Years before, a special educator had predicted that Mark would never remember his own address. Now, if you give him any destination in the entire state, he can tell you how to get there by bus from where you are. He has memorized the phone numbers of the RIPTA dispatcher and their Americans with Disabilities (ADA) coordinator.
Maps have made sense to Mark from his preschool days when he would drive his matchbox cars on a toy map of a town and its green. When he was finally included in a typical classroom in sixth grade, he was thrilled to have geography as one of his subjects. In high school he entered Warwick's first vocational program in travel and tourism. He completed his formal education with an internship at RIPTA, where he learned the doings of every department in sequence. His culminating activity was an independent trip starting from his home in the West Bay area and using multiple modes of transportation to travel through the Providence metropolitan area, around the East Bay crossing at the south point and returning home.

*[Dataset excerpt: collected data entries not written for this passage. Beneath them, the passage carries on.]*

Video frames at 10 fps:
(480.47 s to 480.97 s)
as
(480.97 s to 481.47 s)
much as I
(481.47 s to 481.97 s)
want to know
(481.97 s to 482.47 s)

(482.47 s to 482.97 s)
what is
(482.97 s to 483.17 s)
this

He was successful because he has studied every route on the only statewide public transit system in the entire country. He knows how and where to transfer at each of the bus hubs in the state. He can also teach how to file a complaint, if necessary.
With help from the state's Office of Rehabilitation Services (ORS) and a non-profit board of directors, Mark has established Accessing Community Transportation, Inc. (ACT) to train people with disabilities how to use the buses independently. Susa said, "Since I started working on my own business, I have been asked to be on The Supported Employment Speaker's Bureau, The Warwick Special Education Advisory Committee, The State of Rhode Island Transition Council, The Board of Directors of United Cerebral Palsy, and The Rhode Island Accessible Transportation Advisory Committee. While am doing all of these different things I am learning how to work with people, how to be patient and respectful, and how to achieve goals."
There are many other travel training programs throughout the country. As far as anyone knows, however, ACT was the first peer travel training program, in which the principal trainer has multiple disabilities. Mark Susa is president and CEO of ACT.
All of this background is necessary to convince people that Mark has the requisite abilities to lead another person with a disability through the learning process. The fact that he has multiple disabilities helps dissolve many doubts of individuals or their decision-making family members.